Dans "L'élégance animale", Bertrand Prévost propose une réflexion profonde sur la relation entre les animaux et leurs apparences. L'objectif n'est pas de se concentrer sur la simple beauté des formes animales, mais plutôt sur une "élégance animale" animée par une dynamique expressive. L'auteur explore la capacité des animaux, via leurs formes et leurs couleurs, à dépasser la simple identification pour atteindre un niveau d'existence plus profond.
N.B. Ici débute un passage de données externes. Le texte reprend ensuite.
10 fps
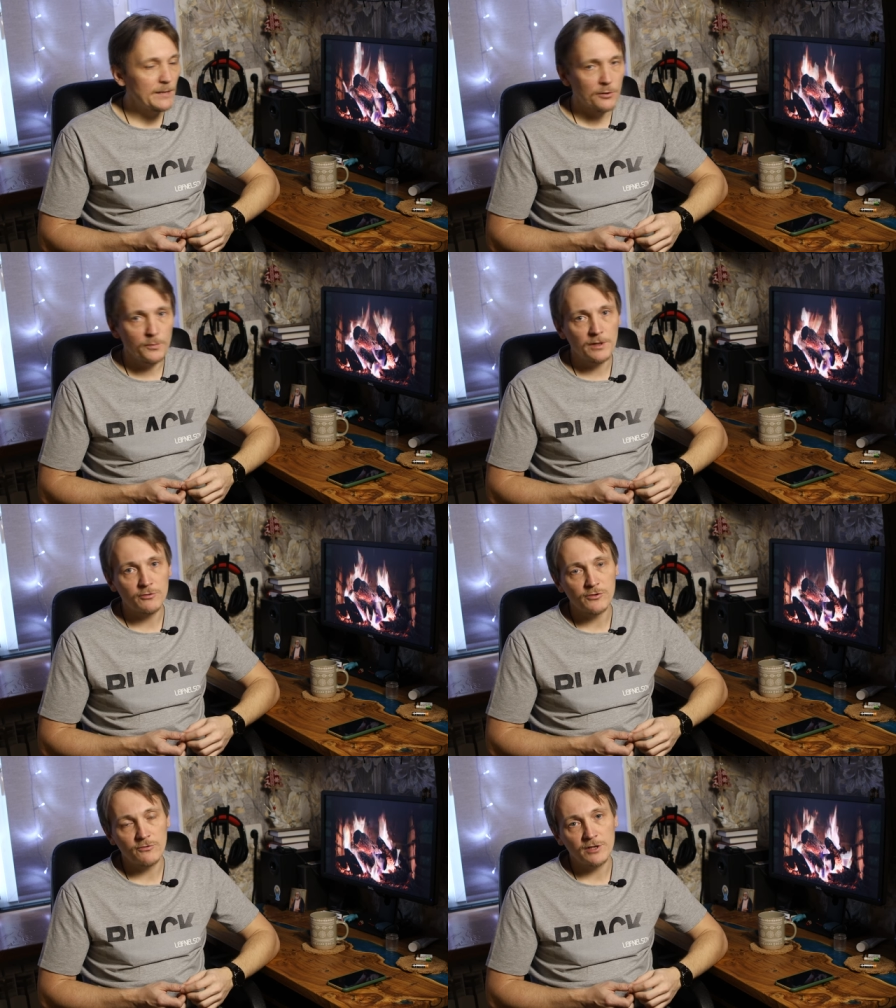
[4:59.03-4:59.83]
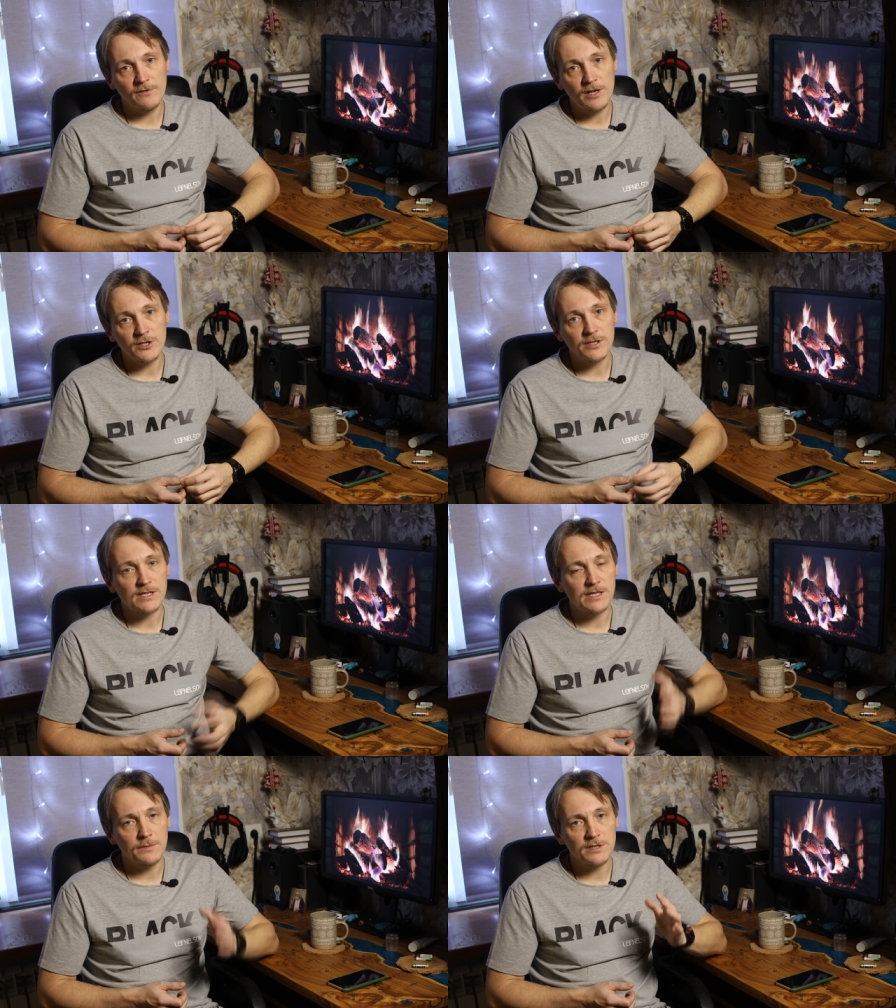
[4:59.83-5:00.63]
я покупал у своего
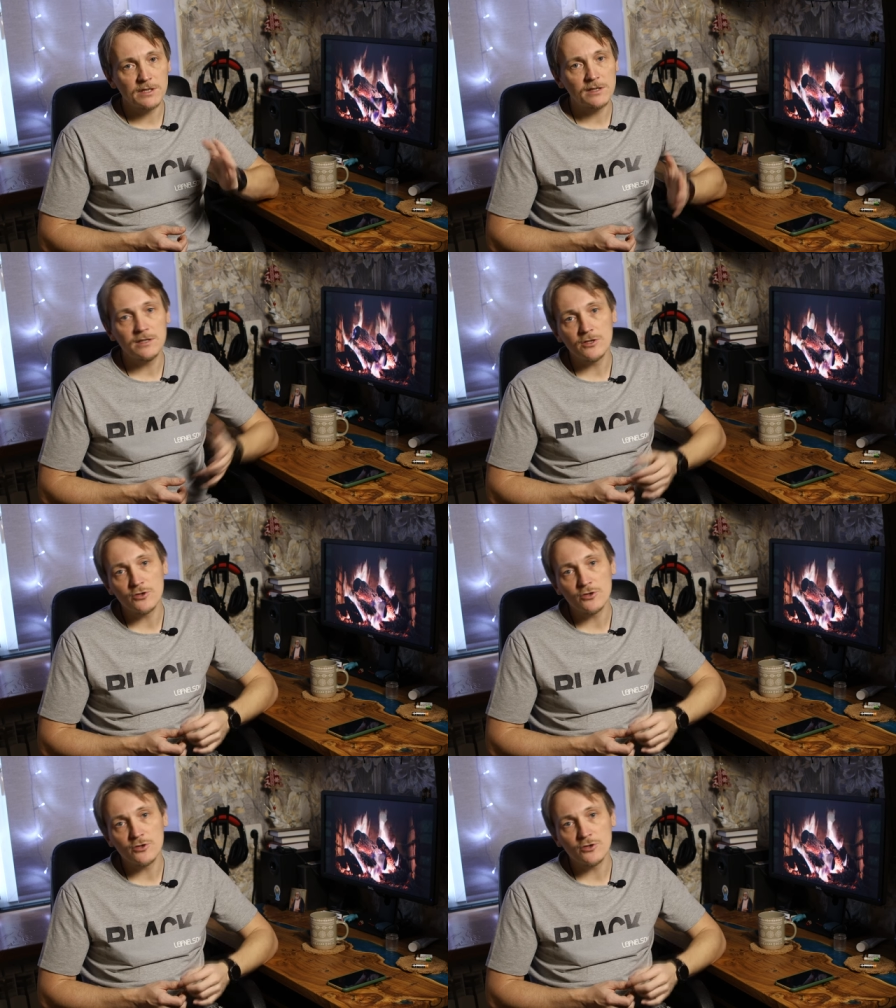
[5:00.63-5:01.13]
товарища за 70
L'ouvrage s'inscrit dans un courant de pensée contemporain qui interroge la "perte du monde", un concept philosophique apparu au XVIIe siècle avec la séparation entre sujet et objet. Pour Bertrand Prévost, cette vision nous a menés à une crise écologique. Il critique le naturalisme qui, selon lui, perpétue une conception hiérarchique de la nature (matière, vivant, humain/culturel). L'auteur défend plutôt une "transversalité cosmique", inspirée par la pensée de Deleuze, où l'on observe des rencontres, des hybridations et des participations entre les différentes strates du monde, nous invitant à reconnaître notre connexion intrinsèque avec le minéral, le végétal et l'animal.
Cette approche permet de réinterpréter des phénomènes comme le camouflage, le mimétisme et la coévolution. L'auteur insiste sur les "rencontres impossibles" entre le vivant et le non-vivant, comme l'exemple d'un poisson qui se mimétise avec le sable, montrant comment une apparence expressive peut naître d'une interaction profonde avec le milieu. Pour cela, il propose de distinguer un "mauvais anthropomorphisme" (qui projette des caractéristiques humaines sur l'animal de manière réductrice) d'un "anthropomorphisme supérieur". Ce dernier assume notre position humaine dans le cosmos pour aborder les animaux, non pas de manière détachée, mais en reconnaissant que quelque chose d'animal, de végétal ou de minéral existe déjà en nous.
Le livre montre également comment nos propres pratiques culturelles (cosmétiques, vestimentaires) puisent dans le vocabulaire animalier, et inversement, comment notre langage décrit les singularités animales. Cette interconnexion des apparences expressives va au-delà de la fonction utilitaire que la science (le darwinisme) leur attribue (protection, séduction). En s'appuyant sur les travaux du zoologue suisse Adolf Portmann et sa notion de Selbstdarstellung (présentation de soi), Bertrand Prévost soutient l'idée que les apparences animales ont une existence en soi, non pas par pure gratuité, mais comme une fonction vitale essentielle pour le vivant.